McClendon and Eads were Sigma Alpha Epsilon fraternity brothers at Duke University.
Prior to joining Jefferies, Eads was Co-President of Jefferies Randall & Dewey. In February 2005, Jefferies acquired Randall & Dewey, which became Jefferies’ Energy Investment Banking Group. Eads was President of Randall & Dewey.
His career includes being the Executive Vice President of El Paso Corporation, where he was responsible for El Paso’s unregulated businesses. Previously, he was Managing Director and head of the Energy Group at Donaldson, Lufkin & Jenrette. He has held investment banking positions at S.G. Warburg, Lehman Brothers, and Merrill Lynch.
Eads is the Board of Trustees for Duke University. Also on the Duke Trustee board is Xiqing Gao, the Vice Chairman, President and Chief Investment Officer of the China Investment Corporation (CIC), China’s sovereign investment fund. CIC has minority interest in Chesapeake Energy’s CHK-Utica in Ohio.
McClendon started his first oil and natural gas investment company, Chesapeake Investments in 1982. He co-founded Chesapeake Energy Corporation with the company’s former president Tom L. Ward, currently the CEO of Oklahoma City-based Sandridge Energy Corporation, in 1989 with a $50,000 initial investment. They took the company public in 1993.
McClendon and Eads are partners in Clos Dubreuil, a winery in Bordeaux, France.
Jefferies Energy Investment Banking Group, acting as financial advisor, has assisted Chesapeake Energy with many of its recent ventures which include CNOOC Ltd of China, Hopu Investment Management Co. Ltd. of China, Statoil of Norway, and Total SA of France. While Chesapeake Energy is not the sole client of Jefferies, Chesapeake is a substantial client in comparison.
In the past few months, Chesapeake Energy has taken a beating. Shares are in the $14 range, and have hit a 52 week low of $13.32. The “Aubrey problem” has contributed to the lack of enthusiasm from various market analysts and the recent S&P downgrade of Chesapeake to BB- rating hasn’t helped.
While many market analysts have downgraded Chesapeake from “Buy” to “Hold”, or “Hold” to “Sell”, the analysts at Jefferies are defending their “BUY” rating.
Jefferies said that the sale of some of the company’s assets in the Marcellus Shale should help bridge the 2012 funding gap. Commenting, the analyst noted that “Progress along this front should result in the stock reflecting more of the upside embedded in CHK’s asset base. An update on the Utica JV should be imminent.”
Regarding the recent $4-billion dollar loan to Chesapeake, a May 18, 2012 Bloomberg article described it as:
McClendon is depending now on his Jefferies confidant at an even more crucial moment. Falling gas prices, combined with the buying binge, is forcing Chesapeake to unload assets to keep the company afloat. Along with Goldman Sachs Group Inc. (GS), Jefferies bankers are seeking buyers for oil-rich prospects and lending Chesapeake $4 billion in the meantime.
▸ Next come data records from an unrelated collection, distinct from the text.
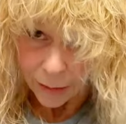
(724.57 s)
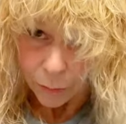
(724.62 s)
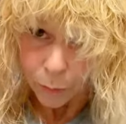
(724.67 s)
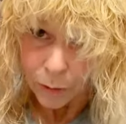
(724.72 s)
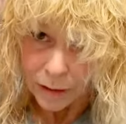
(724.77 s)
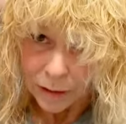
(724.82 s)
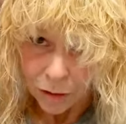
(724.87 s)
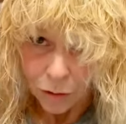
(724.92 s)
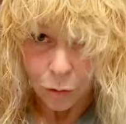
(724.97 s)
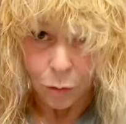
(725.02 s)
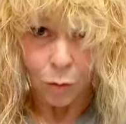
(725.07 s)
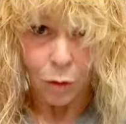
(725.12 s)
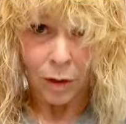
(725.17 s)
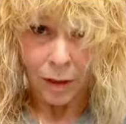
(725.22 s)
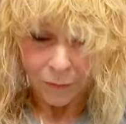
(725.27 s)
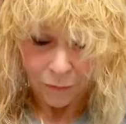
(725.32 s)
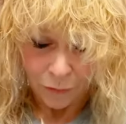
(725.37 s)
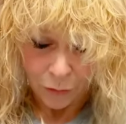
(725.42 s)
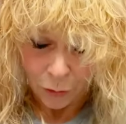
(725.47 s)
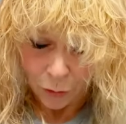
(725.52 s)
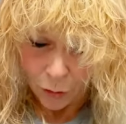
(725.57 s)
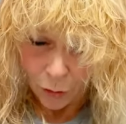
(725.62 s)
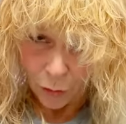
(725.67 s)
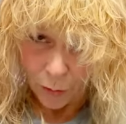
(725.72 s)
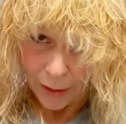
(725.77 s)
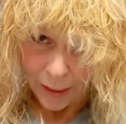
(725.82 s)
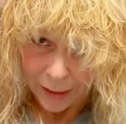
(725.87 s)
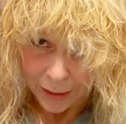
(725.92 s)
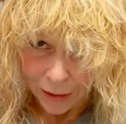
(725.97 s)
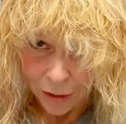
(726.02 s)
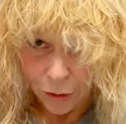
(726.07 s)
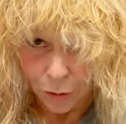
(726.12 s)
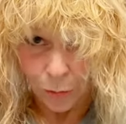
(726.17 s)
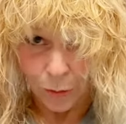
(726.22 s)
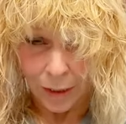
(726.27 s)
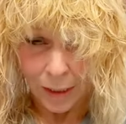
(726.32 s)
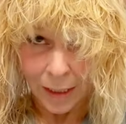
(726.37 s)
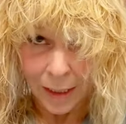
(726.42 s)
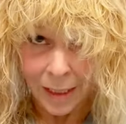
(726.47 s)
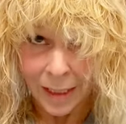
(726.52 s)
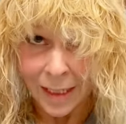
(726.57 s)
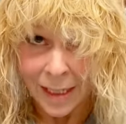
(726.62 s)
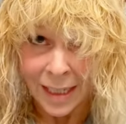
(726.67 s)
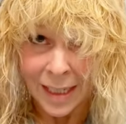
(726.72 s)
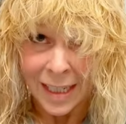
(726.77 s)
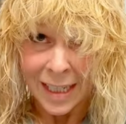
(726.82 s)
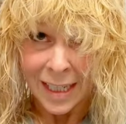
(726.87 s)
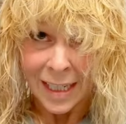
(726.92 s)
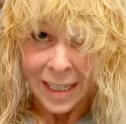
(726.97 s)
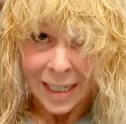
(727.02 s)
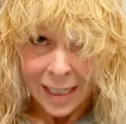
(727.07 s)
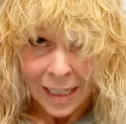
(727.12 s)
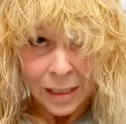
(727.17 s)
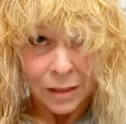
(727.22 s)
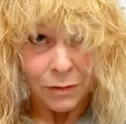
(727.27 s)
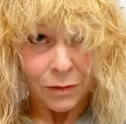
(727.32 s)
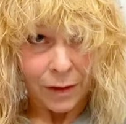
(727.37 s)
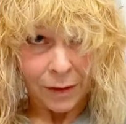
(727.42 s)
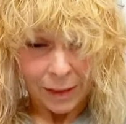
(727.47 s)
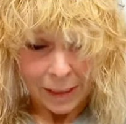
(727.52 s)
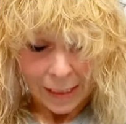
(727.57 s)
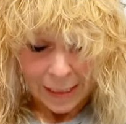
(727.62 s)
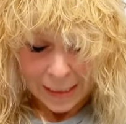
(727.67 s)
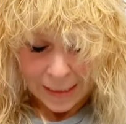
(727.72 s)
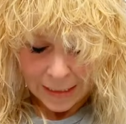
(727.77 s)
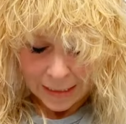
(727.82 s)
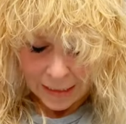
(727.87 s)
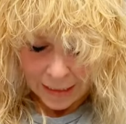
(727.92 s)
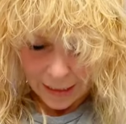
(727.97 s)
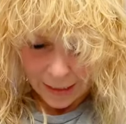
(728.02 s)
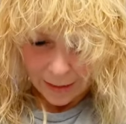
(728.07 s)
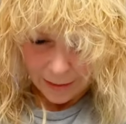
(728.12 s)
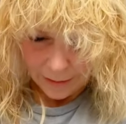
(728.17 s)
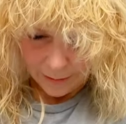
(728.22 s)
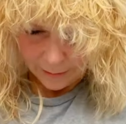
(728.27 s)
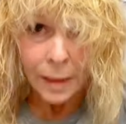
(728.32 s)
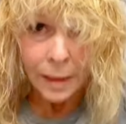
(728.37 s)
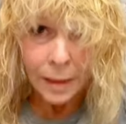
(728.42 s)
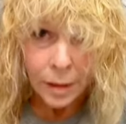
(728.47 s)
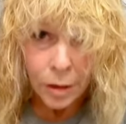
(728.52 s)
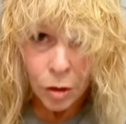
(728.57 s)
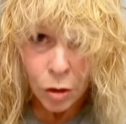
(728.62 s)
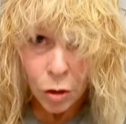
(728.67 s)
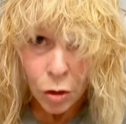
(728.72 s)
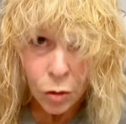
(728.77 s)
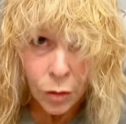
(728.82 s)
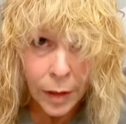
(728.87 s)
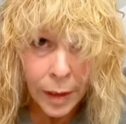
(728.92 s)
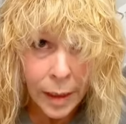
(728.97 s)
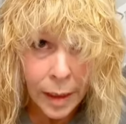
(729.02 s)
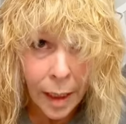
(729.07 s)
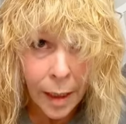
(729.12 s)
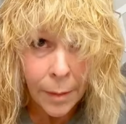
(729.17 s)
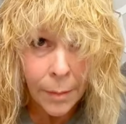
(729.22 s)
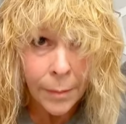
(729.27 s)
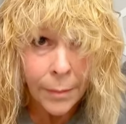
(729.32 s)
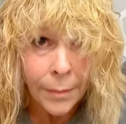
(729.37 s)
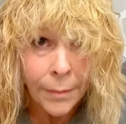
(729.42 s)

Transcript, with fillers: it wasn't so long. If you know how to do it, very easy. Straight up.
“Without Wall Street, Chesapeake wouldn’t be able to do what it has done,” said Phil Weiss, an analyst at Argus Research in New York who rates the shares “sell.”
Eads and New York-based Jefferies declined to comment.
“Ralph Eads and Jefferies have unmatched expertise in the E&P business and have added enormous value to Chesapeake’s business and its shareholders over many years,” Chesapeake said in a statement, referring to the exploration and production industry. “We deeply value our long-term relationship.”